**Task objective**: Scan the records below for the line containing "[00:00:03.30]" and the line containing "[00:00:09.40]". Copy both, plus every line between, exactly.

(Records from a data source)
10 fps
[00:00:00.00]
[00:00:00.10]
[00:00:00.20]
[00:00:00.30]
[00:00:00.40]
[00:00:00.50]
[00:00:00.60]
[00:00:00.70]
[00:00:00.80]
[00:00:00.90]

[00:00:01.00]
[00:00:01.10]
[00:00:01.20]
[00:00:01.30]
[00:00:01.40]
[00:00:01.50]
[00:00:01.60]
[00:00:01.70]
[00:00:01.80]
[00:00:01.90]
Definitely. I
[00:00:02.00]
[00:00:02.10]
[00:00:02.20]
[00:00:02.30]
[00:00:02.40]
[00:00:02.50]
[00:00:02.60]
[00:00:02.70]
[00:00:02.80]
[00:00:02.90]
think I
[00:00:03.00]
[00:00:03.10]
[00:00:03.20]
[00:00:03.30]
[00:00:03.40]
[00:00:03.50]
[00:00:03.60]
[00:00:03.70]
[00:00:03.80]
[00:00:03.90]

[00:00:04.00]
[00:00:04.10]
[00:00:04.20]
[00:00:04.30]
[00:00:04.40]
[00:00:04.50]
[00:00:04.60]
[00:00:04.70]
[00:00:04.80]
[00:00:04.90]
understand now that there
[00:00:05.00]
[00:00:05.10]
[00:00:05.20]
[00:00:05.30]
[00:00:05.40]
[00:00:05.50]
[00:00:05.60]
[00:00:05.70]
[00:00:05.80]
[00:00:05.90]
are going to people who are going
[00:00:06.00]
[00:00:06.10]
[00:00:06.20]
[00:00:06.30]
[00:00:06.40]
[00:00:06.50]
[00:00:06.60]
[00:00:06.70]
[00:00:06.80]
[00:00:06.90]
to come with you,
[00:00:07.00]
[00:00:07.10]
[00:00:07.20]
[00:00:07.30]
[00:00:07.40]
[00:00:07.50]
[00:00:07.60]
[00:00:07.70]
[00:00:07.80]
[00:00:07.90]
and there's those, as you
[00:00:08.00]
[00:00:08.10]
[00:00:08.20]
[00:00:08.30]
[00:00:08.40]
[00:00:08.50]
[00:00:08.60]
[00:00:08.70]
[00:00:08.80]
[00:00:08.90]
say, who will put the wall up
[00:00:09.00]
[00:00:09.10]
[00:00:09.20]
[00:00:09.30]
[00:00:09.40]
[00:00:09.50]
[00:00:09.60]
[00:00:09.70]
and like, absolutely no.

...

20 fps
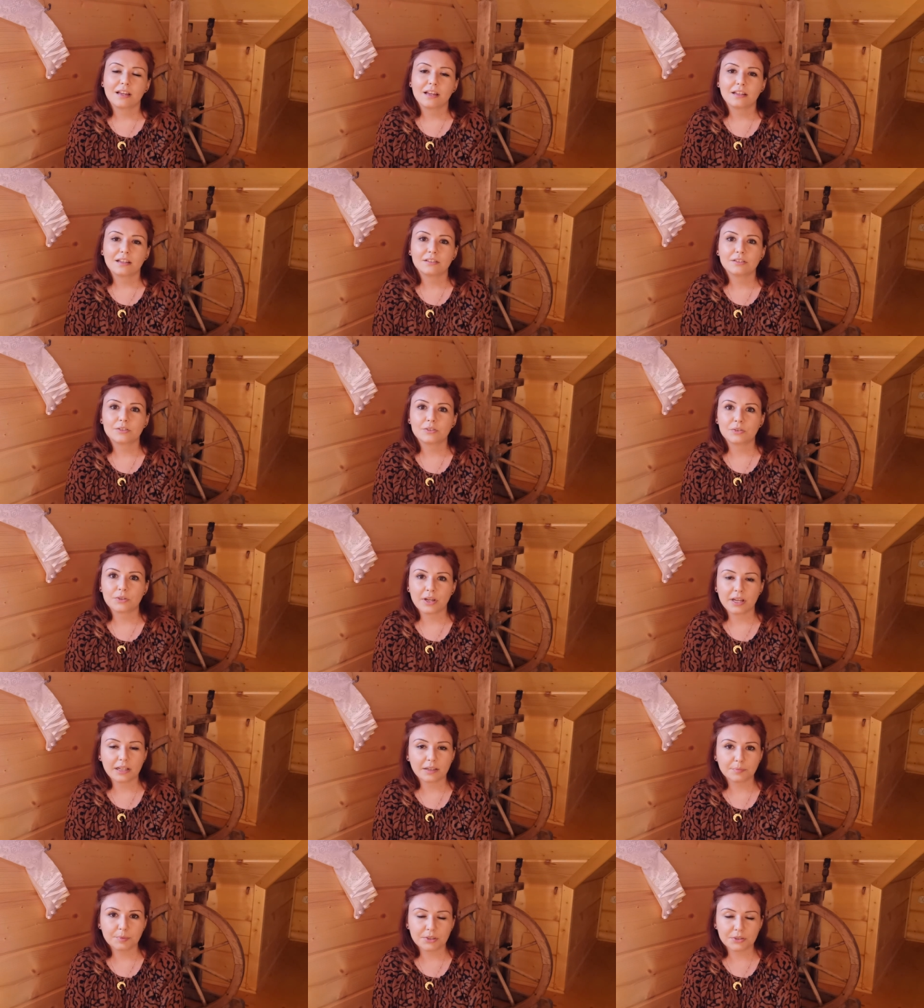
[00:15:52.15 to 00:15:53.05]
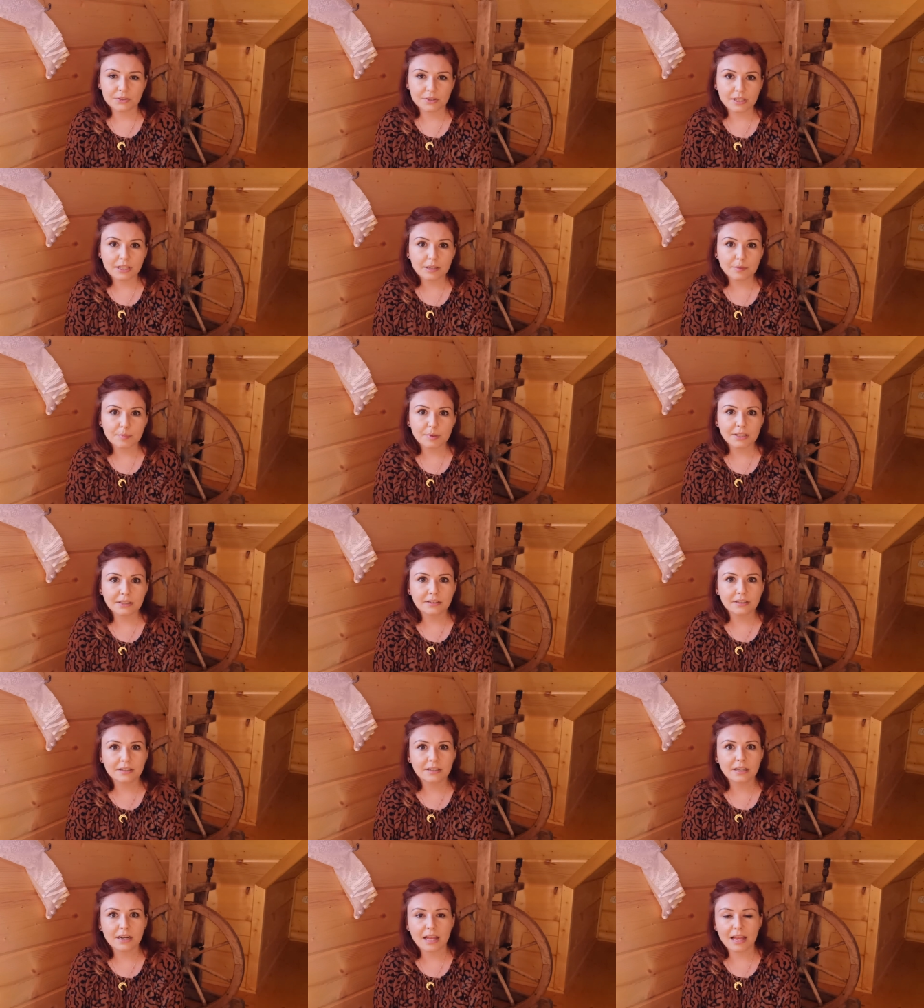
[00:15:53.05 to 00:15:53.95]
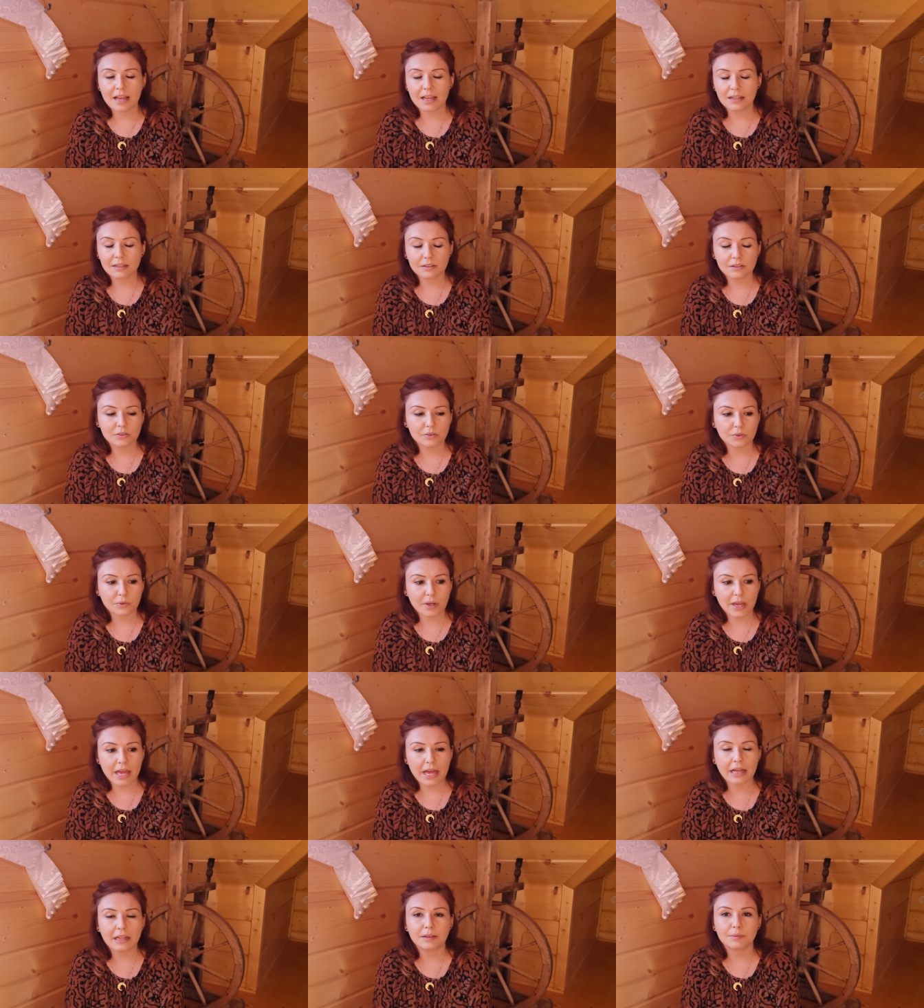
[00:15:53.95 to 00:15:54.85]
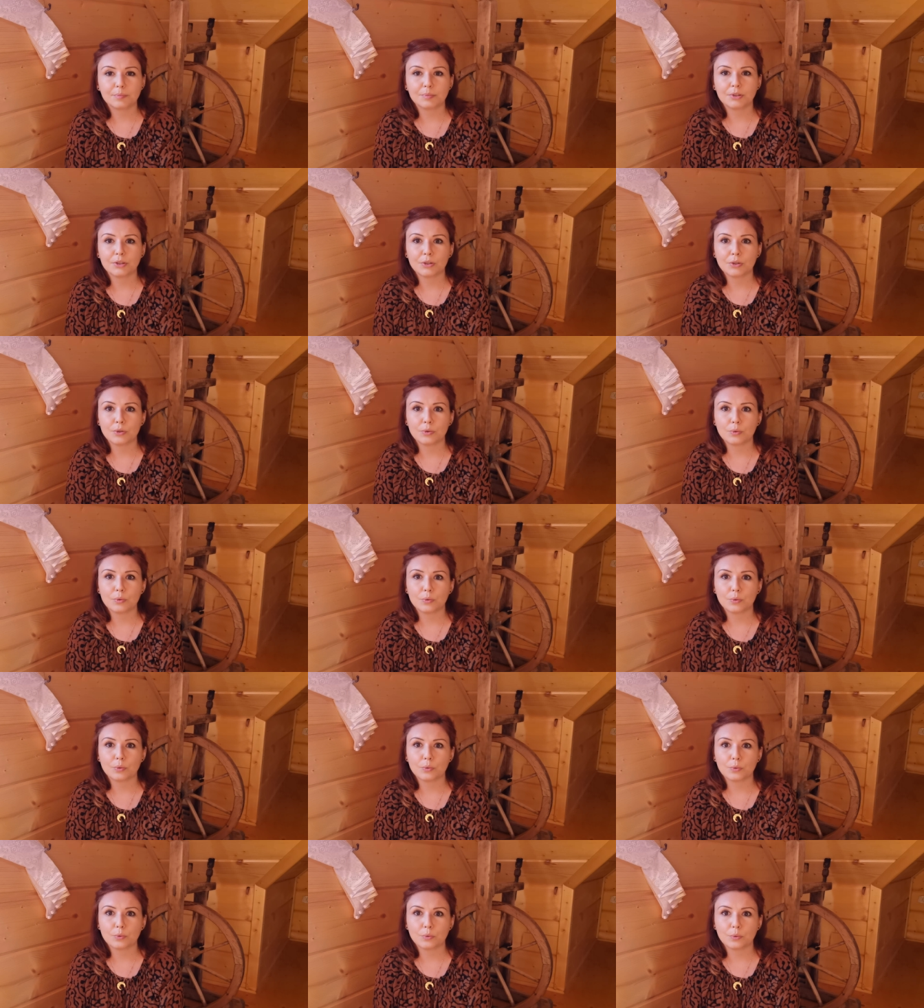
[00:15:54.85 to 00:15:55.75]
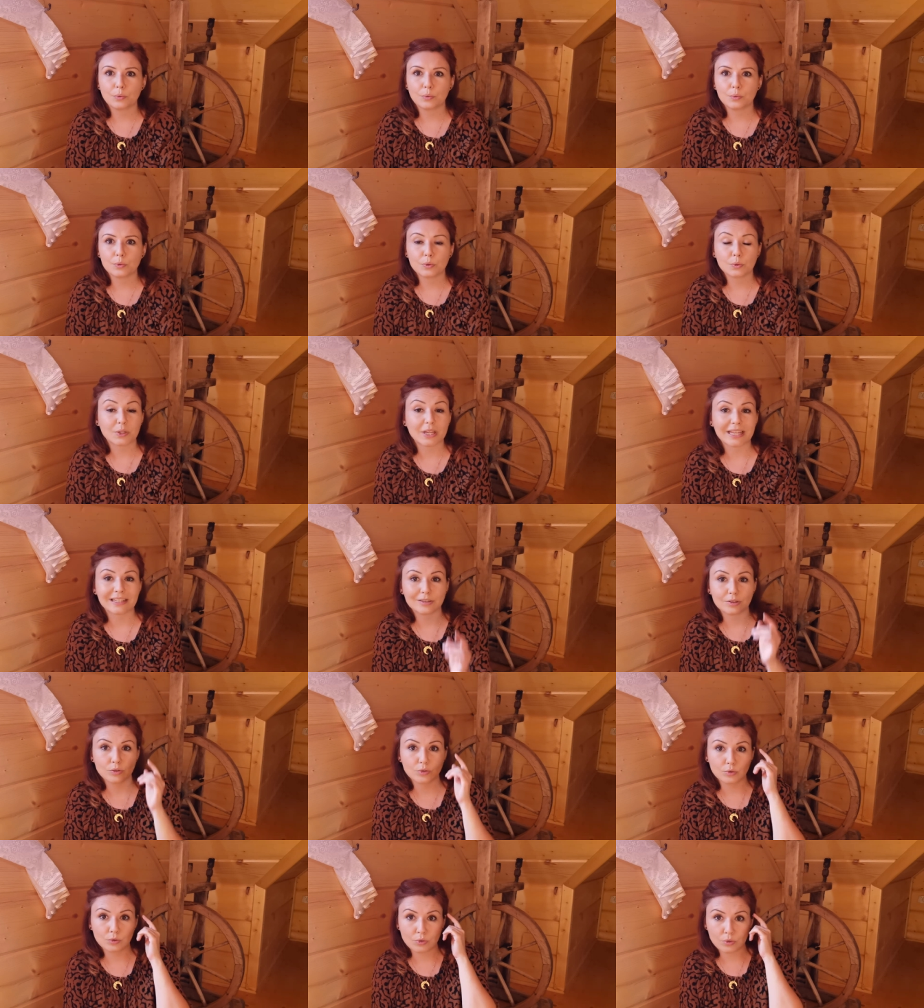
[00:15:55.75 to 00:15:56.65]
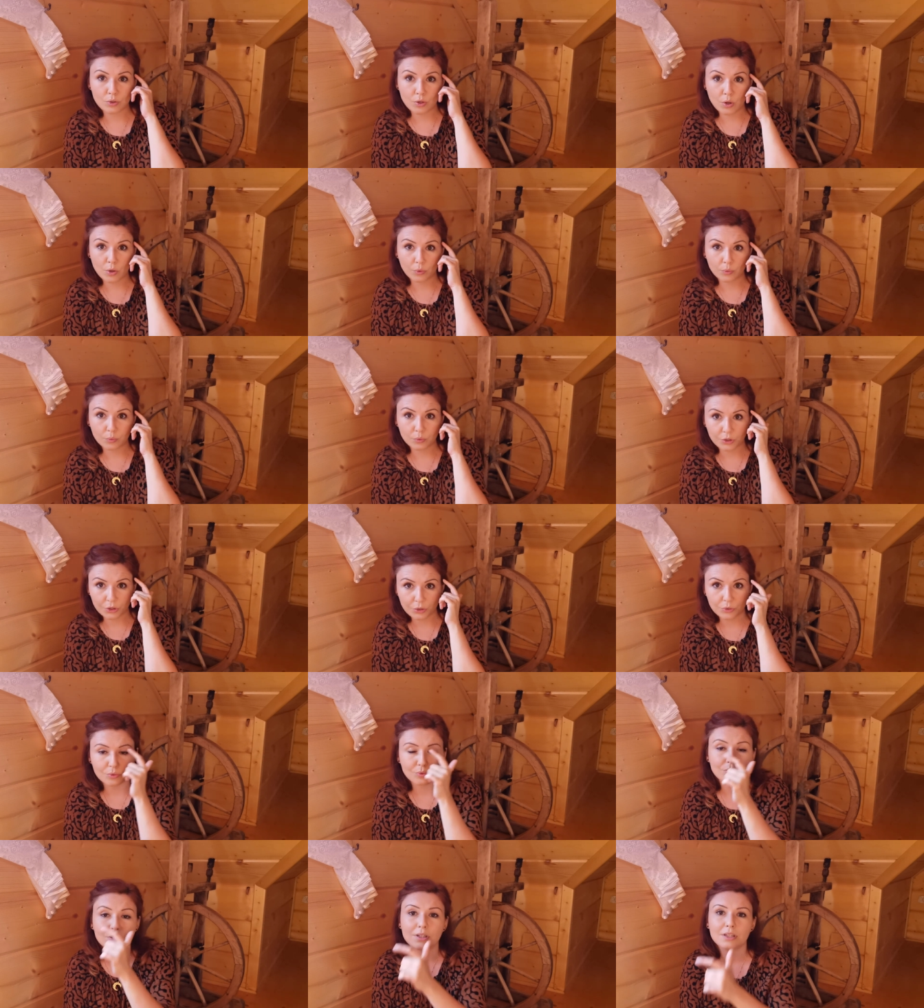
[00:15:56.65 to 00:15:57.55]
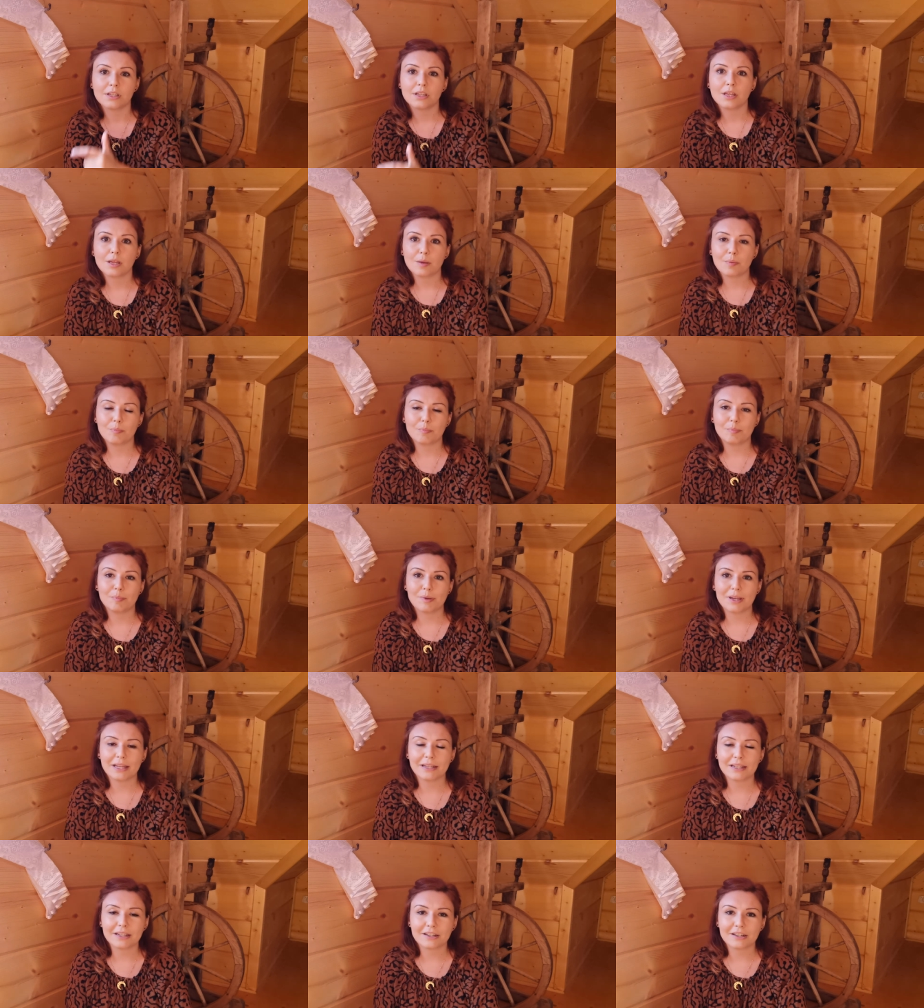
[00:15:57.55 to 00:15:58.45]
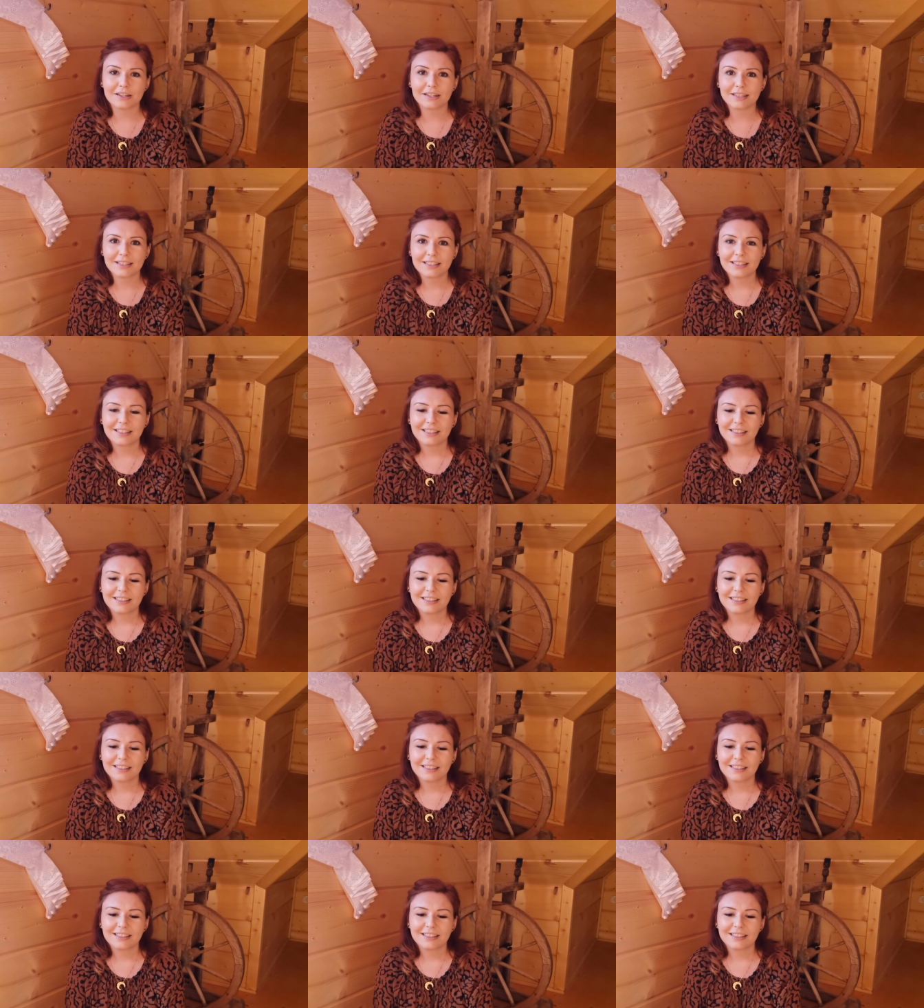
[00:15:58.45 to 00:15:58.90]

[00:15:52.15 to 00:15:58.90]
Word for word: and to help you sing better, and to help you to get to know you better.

**Answer to the problem**:
[00:00:03.30]
[00:00:03.40]
[00:00:03.50]
[00:00:03.60]
[00:00:03.70]
[00:00:03.80]
[00:00:03.90]

[00:00:04.00]
[00:00:04.10]
[00:00:04.20]
[00:00:04.30]
[00:00:04.40]
[00:00:04.50]
[00:00:04.60]
[00:00:04.70]
[00:00:04.80]
[00:00:04.90]
understand now that there
[00:00:05.00]
[00:00:05.10]
[00:00:05.20]
[00:00:05.30]
[00:00:05.40]
[00:00:05.50]
[00:00:05.60]
[00:00:05.70]
[00:00:05.80]
[00:00:05.90]
are going to people who are going
[00:00:06.00]
[00:00:06.10]
[00:00:06.20]
[00:00:06.30]
[00:00:06.40]
[00:00:06.50]
[00:00:06.60]
[00:00:06.70]
[00:00:06.80]
[00:00:06.90]
to come with you,
[00:00:07.00]
[00:00:07.10]
[00:00:07.20]
[00:00:07.30]
[00:00:07.40]
[00:00:07.50]
[00:00:07.60]
[00:00:07.70]
[00:00:07.80]
[00:00:07.90]
and there's those, as you
[00:00:08.00]
[00:00:08.10]
[00:00:08.20]
[00:00:08.30]
[00:00:08.40]
[00:00:08.50]
[00:00:08.60]
[00:00:08.70]
[00:00:08.80]
[00:00:08.90]
say, who will put the wall up
[00:00:09.00]
[00:00:09.10]
[00:00:09.20]
[00:00:09.30]
[00:00:09.40]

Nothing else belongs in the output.